Fig.2.Overview of the promoter–operator regions ofmhbRandmhboperon

Experiment

To test the induction of 3-HBA to promoter Mhbpt, we used 3-hydroxybenzoate with different concentration to induce the Mhbpt promoter, then tested the fluorescent quantity to analyze the level of induction using flow cytometer.

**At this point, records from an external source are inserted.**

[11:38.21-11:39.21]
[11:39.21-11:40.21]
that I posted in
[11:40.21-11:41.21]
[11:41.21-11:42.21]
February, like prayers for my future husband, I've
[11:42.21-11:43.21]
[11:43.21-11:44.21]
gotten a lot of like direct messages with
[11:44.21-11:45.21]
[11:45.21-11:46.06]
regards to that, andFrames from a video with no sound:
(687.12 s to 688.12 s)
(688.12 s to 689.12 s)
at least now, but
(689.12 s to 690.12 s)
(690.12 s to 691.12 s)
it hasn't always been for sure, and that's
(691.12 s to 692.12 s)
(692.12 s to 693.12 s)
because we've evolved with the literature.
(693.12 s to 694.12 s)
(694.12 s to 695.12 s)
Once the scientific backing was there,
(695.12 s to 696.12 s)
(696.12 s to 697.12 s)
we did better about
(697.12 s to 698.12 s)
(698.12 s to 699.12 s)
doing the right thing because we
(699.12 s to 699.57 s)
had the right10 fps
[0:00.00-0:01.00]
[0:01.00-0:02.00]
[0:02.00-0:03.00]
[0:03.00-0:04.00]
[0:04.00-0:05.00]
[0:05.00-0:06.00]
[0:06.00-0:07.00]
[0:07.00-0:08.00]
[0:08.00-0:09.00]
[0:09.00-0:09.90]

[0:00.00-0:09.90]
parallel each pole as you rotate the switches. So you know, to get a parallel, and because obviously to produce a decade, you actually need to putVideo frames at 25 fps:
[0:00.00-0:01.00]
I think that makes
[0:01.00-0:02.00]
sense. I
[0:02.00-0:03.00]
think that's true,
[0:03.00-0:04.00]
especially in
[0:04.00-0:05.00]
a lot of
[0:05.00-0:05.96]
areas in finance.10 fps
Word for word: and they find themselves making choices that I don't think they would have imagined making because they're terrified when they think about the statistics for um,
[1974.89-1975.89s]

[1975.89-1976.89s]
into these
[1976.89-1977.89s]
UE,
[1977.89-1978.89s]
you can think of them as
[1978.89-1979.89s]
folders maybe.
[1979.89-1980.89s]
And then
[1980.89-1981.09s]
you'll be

Fig.3.A device which can report the presence of 3-hydroxybenzoate in environment

Results

We found that the promoter is induced by 3-hydroxybenzoate, since the fluorescent quantity see a significantly rise with the increase of concentration of 3-hydroxybenzoate. We supposed that, the bacteria is in logarithmic growth phase before the third hour when the speed of GFP production is slower than that of protein breakdown. At about the third hour, the GFP in solution of 4000μmol/L and 5000μmol/L 3-hydroxybenzoate is beginning to increase. On the contrary, GFP in solution without 3-hydroxybenzoate is still reducing. We infer that the bacteria is in maturation period at about the third hour when cell is beginning to accumulate the protein. At the same time, the increasing of GFP in solution without 3-HBA comes from the leakage of the promoter Mhbpt which can not balance the protein degradation. The fluorescent quantity in solution of 5000μmol/L of 3-HBA is nearly twice of fluorescent quantity in solution without 3-HBA. So that the difference between the two groups cannot be seemed as error. In conclusion, we found obvious induction of Mhbpt by 3-HBA.

Fig.4.The abscissa is the time of induction,the ordinate represents the fluorescent intensity.

Reference

[1] Lin L X, Liu H, Zhou N Y. MhbR, a LysR-type regulator involved in 3-hydroxybenzoate catabolism via gentisate in Klebsiella pneumoniae M5a1[J]. Microbiological research, 2010, 165(1): 66-74.